The Maharashtra Government’s bid to ensure good crop price for farmers is laudable but this must not be done by excessively penalising errant traders. Other options must be explored
In August, the Devendra Fadnavis Government approved several amendments to the Maharashtra Agricultural Produce Marketing (Development & Regulation) Act, 1963, to bring it in line with the Centre’s model of Agricultural Produce and Livestock Marketing (Promotion & Facilitation) Act, 2017. As a result, the entire State was declared as a single market. Now, instead of the earlier rule, where traders would require separate licences for operating in each ‘notified’ APMC market, they will now need a single license that will enable them purchase agricultural produce from any mandi within the State. This is a good decision that will help the farmers realise better price from buyers.

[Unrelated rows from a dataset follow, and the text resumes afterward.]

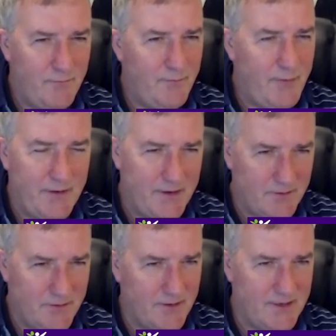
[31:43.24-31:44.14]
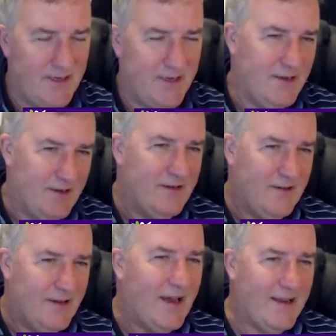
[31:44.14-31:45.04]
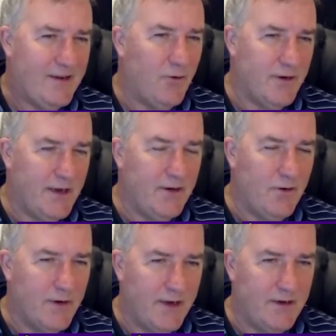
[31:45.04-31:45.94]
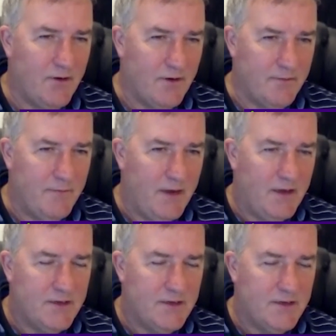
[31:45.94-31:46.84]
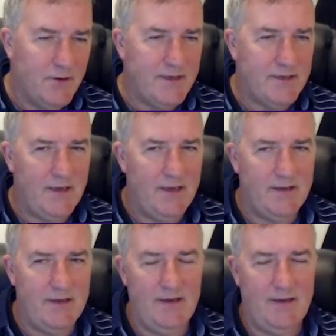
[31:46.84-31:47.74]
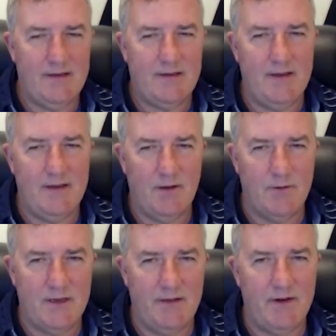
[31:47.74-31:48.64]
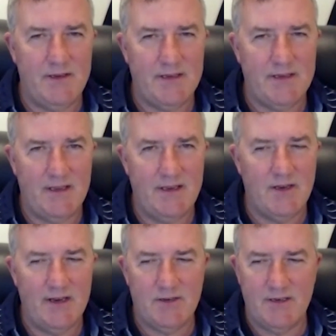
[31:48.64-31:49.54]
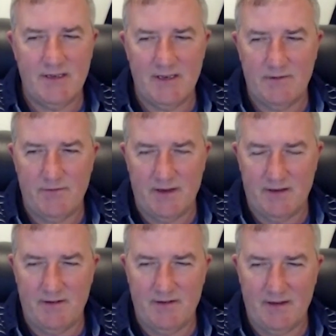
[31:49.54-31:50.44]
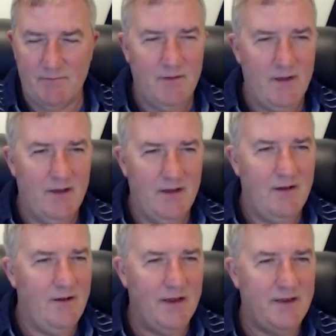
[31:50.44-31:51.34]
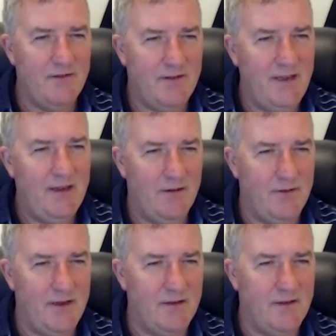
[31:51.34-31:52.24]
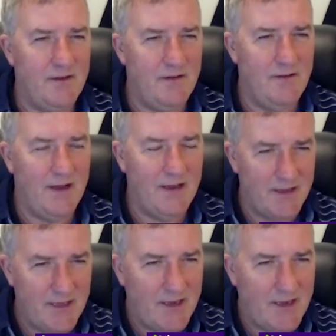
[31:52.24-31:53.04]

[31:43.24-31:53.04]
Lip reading: periodontal disease, and on and on and on. So it's almost like very intellectually satisfying, and you say, oh, I can see how these. I think I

In a contrarian decision, however, the Government made purchase of farm commodity below the official minimum support price (MSP) a punishable offence. With this, if a private trader buys farmers’ produce at a price lower than the MSP, he can be jailed for one year, and will have to pay a fine of Rs 50,000. This is a ‘draconian’ regulation and is out of sync with the Modi Government’s thrust on liberalisation and ease of doing business. To understand as to what led to such an extreme step, we must look at the underlying policy approach of the ruling dispensation to deal with low price realisation facing the farmers.
Faced with agrarian across the country and impending general election next year, in the Union Budget for 2018-19, Union Finance Minister Arun Jaitley had announced that the farmers would be assured MSP which is at least 1.5 times the cost of production. Mere assurance of a remunerative price is of no use unless the farmers are actually enabled to sell their entire produce at this price. To make it happen, the Government thought of three alternatives viz market assurance scheme (MAS), price deficiency payments and incentives to private sector to buy farmers’ produce at MSP — as was recommended by NITI Aayog.

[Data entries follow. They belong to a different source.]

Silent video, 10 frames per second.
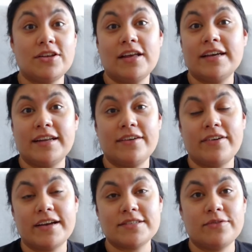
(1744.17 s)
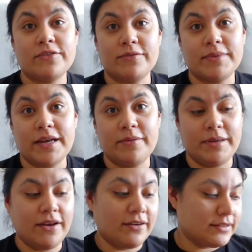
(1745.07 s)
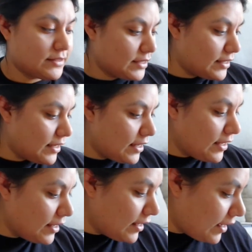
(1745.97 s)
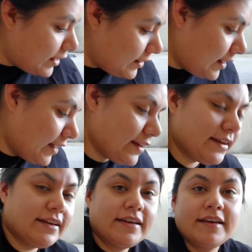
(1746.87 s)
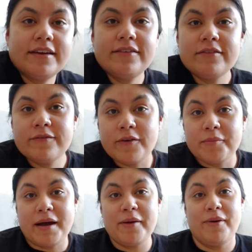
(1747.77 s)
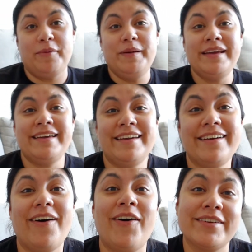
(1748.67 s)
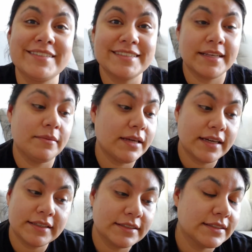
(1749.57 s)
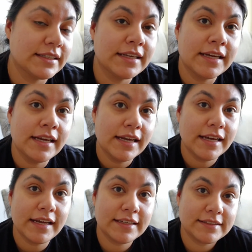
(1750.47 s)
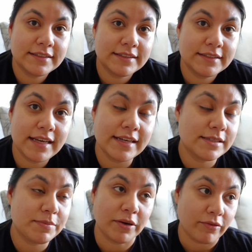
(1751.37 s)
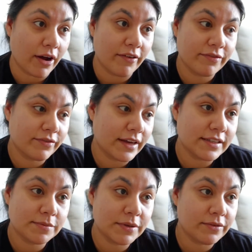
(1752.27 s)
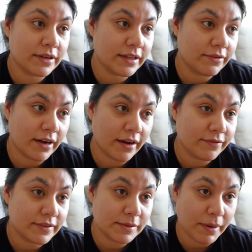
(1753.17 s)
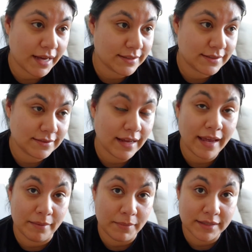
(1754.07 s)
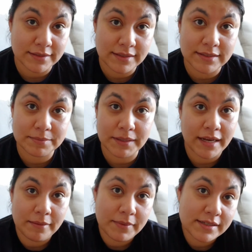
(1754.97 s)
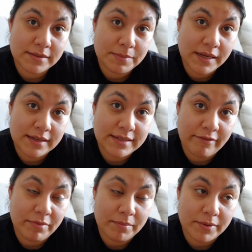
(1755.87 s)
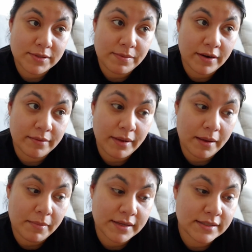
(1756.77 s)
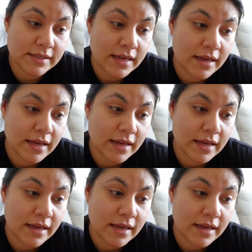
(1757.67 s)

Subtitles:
all I could ever ask for from therapy, honestly. And like for my well-being, honestly, because it's been rough. It's been really rough the past 8 months, and it's been 8 months because I've been postpartum 8 months.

Under MAS, State agencies buy the produce directly from farmers at MSP. Under the second option, the Government does not buy. Instead, it reimburses the shortfall in price realised from sale (albeit in the mandi) vis-à-vis the MSP. Under the third alternative, the private sector is incentivised to buy at MSP.
Historically, Governments have used the first option but without much success. This because state agencies, such as the Food Corporation of India, National Agricultural Cooperative Marketing Federation of India et al, do not have the infrastructure and wherewithal to carry out procurement operations on the required scale. As a result, even in the case of staple food, such as rice and wheat, agencies are able to purchase only up to one-third of the marketable surplus; and for others, such as pulses and oilseeds, the procurement is much less.

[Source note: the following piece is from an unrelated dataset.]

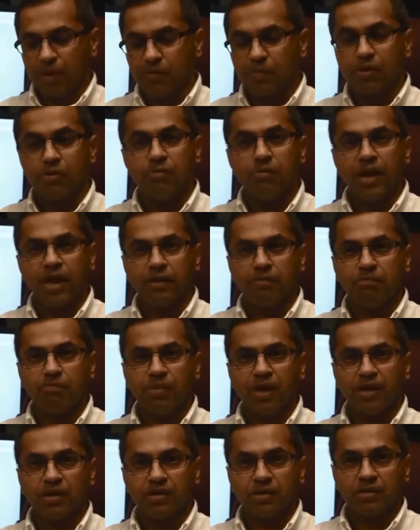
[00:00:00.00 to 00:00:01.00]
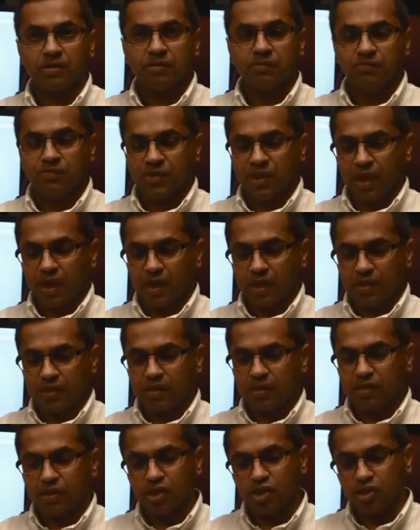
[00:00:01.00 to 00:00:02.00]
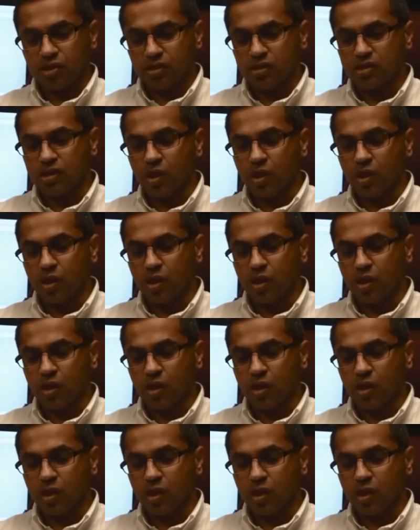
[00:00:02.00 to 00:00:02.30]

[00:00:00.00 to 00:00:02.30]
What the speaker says: people make better decisions.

With respect of the second option (mostly used in developed countries to protect farmers income), there are issues with regard to price at mandi as also the quantum of produce that should be used to determine deficiency payments. Wide variation in price from market-to-market further complicates matters. This brings in discretion giving rise to ‘arbitrariness’ and ‘corruption’.
Under the third alternative, it is hard to fathom whether the incentive scheme would work. Fundamentally, a trader is driven by profit motive. He would be willing to pay only a price at which he hopes to earn a reasonable margin, taking into account the rate at which he can sell the produce to consumers and costs incurred by him. If in a depressed market, realisation from sales is low, an incentive howsoever high won’t enthuse him to buy from the farmer at MSP.
Policy-makers in Maharashtra must have realised that the incentive mechanism won’t work. So, the State is using the force of law to achieve the goal. Sending the trader to jail merely because he cannot pay a target price is an abhorrent idea. This will prompt traders not to buy at all, leaving the farmers in the lurch. It could be a classic case of the remedy being worse than the disease.
Apprehending that traders may shift their food procurement operations to other States, the Maharashtra Government has urged the Centre to consider implementing a similar move in other States. The latter should dismiss it outright and instead goad the former to withdraw its own order. The objective of ensuring a good price to farmers for his produce is laudable but this can’t be done through use of force. Giving monetary incentive won’t work either. The only way out is to give them more options to sell. Today, this is constrained by license-permit raj and over-regulated markets. This has to go and markets need to be de-regulated.
There is a dire need for major reforms such as abolition of APMCs (agriculture produce market committees), setting up of private marketing yard, electronic-National Agriculture Market (e-NAM) contract farming, removal of barriers to inter-state movement, opening up of exports, foreign direct investment (FDI) in retail besides investment in infrastructure, especially rural roads, storage, handling, transportation and food processing. The biggest obstacle in the way of these reforms — pending for long — is vested interests of a few who want status quo to continue. How Modi surmounts them, one can only wait and watch.